:: Work item ::
The answer should contain every entry below, copied exactly.

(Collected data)
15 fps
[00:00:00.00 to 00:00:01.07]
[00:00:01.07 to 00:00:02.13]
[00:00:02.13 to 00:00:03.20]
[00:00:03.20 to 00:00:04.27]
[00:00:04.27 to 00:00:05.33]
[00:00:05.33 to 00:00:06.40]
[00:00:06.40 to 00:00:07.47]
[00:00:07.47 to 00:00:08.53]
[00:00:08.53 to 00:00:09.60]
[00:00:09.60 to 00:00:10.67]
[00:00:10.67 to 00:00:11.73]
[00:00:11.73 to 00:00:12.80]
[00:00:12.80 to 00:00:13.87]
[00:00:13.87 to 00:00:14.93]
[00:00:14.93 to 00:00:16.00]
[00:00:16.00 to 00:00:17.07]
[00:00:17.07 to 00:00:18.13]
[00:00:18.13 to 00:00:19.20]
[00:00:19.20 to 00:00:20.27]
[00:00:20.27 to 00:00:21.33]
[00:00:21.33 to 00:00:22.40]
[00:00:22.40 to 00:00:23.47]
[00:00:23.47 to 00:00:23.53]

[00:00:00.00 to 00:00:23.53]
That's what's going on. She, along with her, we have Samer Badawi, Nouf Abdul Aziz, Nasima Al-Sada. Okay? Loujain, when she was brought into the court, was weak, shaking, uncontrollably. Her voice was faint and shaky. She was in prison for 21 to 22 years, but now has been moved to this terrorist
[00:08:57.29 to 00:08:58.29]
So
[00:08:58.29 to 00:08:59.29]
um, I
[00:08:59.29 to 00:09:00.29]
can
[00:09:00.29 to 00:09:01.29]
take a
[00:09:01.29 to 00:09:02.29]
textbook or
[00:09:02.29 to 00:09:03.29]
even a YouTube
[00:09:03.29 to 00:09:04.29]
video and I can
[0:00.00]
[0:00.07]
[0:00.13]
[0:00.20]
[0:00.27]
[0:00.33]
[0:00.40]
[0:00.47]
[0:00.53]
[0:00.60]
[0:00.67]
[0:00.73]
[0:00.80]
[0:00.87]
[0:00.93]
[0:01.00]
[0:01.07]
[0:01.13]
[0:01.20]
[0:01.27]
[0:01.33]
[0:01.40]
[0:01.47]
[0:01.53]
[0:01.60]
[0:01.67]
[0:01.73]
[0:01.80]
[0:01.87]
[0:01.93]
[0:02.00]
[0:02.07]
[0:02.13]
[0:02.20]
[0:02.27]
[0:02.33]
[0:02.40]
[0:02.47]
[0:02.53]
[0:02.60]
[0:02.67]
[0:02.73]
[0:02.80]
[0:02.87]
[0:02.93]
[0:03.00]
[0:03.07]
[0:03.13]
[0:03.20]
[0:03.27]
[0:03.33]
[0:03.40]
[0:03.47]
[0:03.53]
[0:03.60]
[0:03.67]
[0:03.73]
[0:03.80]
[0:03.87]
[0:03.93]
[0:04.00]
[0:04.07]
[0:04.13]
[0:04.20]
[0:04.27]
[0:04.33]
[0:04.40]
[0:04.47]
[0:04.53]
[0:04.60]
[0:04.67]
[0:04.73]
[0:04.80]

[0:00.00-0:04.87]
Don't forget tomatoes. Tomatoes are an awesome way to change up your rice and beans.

:: Solved problem ::
15 fps
[00:00:00.00 to 00:00:01.07]
[00:00:01.07 to 00:00:02.13]
[00:00:02.13 to 00:00:03.20]
[00:00:03.20 to 00:00:04.27]
[00:00:04.27 to 00:00:05.33]
[00:00:05.33 to 00:00:06.40]
[00:00:06.40 to 00:00:07.47]
[00:00:07.47 to 00:00:08.53]
[00:00:08.53 to 00:00:09.60]
[00:00:09.60 to 00:00:10.67]
[00:00:10.67 to 00:00:11.73]
[00:00:11.73 to 00:00:12.80]
[00:00:12.80 to 00:00:13.87]
[00:00:13.87 to 00:00:14.93]
[00:00:14.93 to 00:00:16.00]
[00:00:16.00 to 00:00:17.07]
[00:00:17.07 to 00:00:18.13]
[00:00:18.13 to 00:00:19.20]
[00:00:19.20 to 00:00:20.27]
[00:00:20.27 to 00:00:21.33]
[00:00:21.33 to 00:00:22.40]
[00:00:22.40 to 00:00:23.47]
[00:00:23.47 to 00:00:23.53]

[00:00:00.00 to 00:00:23.53]
That's what's going on. She, along with her, we have Samer Badawi, Nouf Abdul Aziz, Nasima Al-Sada. Okay? Loujain, when she was brought into the court, was weak, shaking, uncontrollably. Her voice was faint and shaky. She was in prison for 21 to 22 years, but now has been moved to this terrorist
[00:08:57.29 to 00:08:58.29]
So
[00:08:58.29 to 00:08:59.29]
um, I
[00:08:59.29 to 00:09:00.29]
can
[00:09:00.29 to 00:09:01.29]
take a
[00:09:01.29 to 00:09:02.29]
textbook or
[00:09:02.29 to 00:09:03.29]
even a YouTube
[00:09:03.29 to 00:09:04.29]
video and I can
[0:00.00]
[0:00.07]
[0:00.13]
[0:00.20]
[0:00.27]
[0:00.33]
[0:00.40]
[0:00.47]
[0:00.53]
[0:00.60]
[0:00.67]
[0:00.73]
[0:00.80]
[0:00.87]
[0:00.93]
[0:01.00]
[0:01.07]
[0:01.13]
[0:01.20]
[0:01.27]
[0:01.33]
[0:01.40]
[0:01.47]
[0:01.53]
[0:01.60]
[0:01.67]
[0:01.73]
[0:01.80]
[0:01.87]
[0:01.93]
[0:02.00]
[0:02.07]
[0:02.13]
[0:02.20]
[0:02.27]
[0:02.33]
[0:02.40]
[0:02.47]
[0:02.53]
[0:02.60]
[0:02.67]
[0:02.73]
[0:02.80]
[0:02.87]
[0:02.93]
[0:03.00]
[0:03.07]
[0:03.13]
[0:03.20]
[0:03.27]
[0:03.33]
[0:03.40]
[0:03.47]
[0:03.53]
[0:03.60]
[0:03.67]
[0:03.73]
[0:03.80]
[0:03.87]
[0:03.93]
[0:04.00]
[0:04.07]
[0:04.13]
[0:04.20]
[0:04.27]
[0:04.33]
[0:04.40]
[0:04.47]
[0:04.53]
[0:04.60]
[0:04.67]
[0:04.73]
[0:04.80]

[0:00.00-0:04.87]
Don't forget tomatoes. Tomatoes are an awesome way to change up your rice and beans.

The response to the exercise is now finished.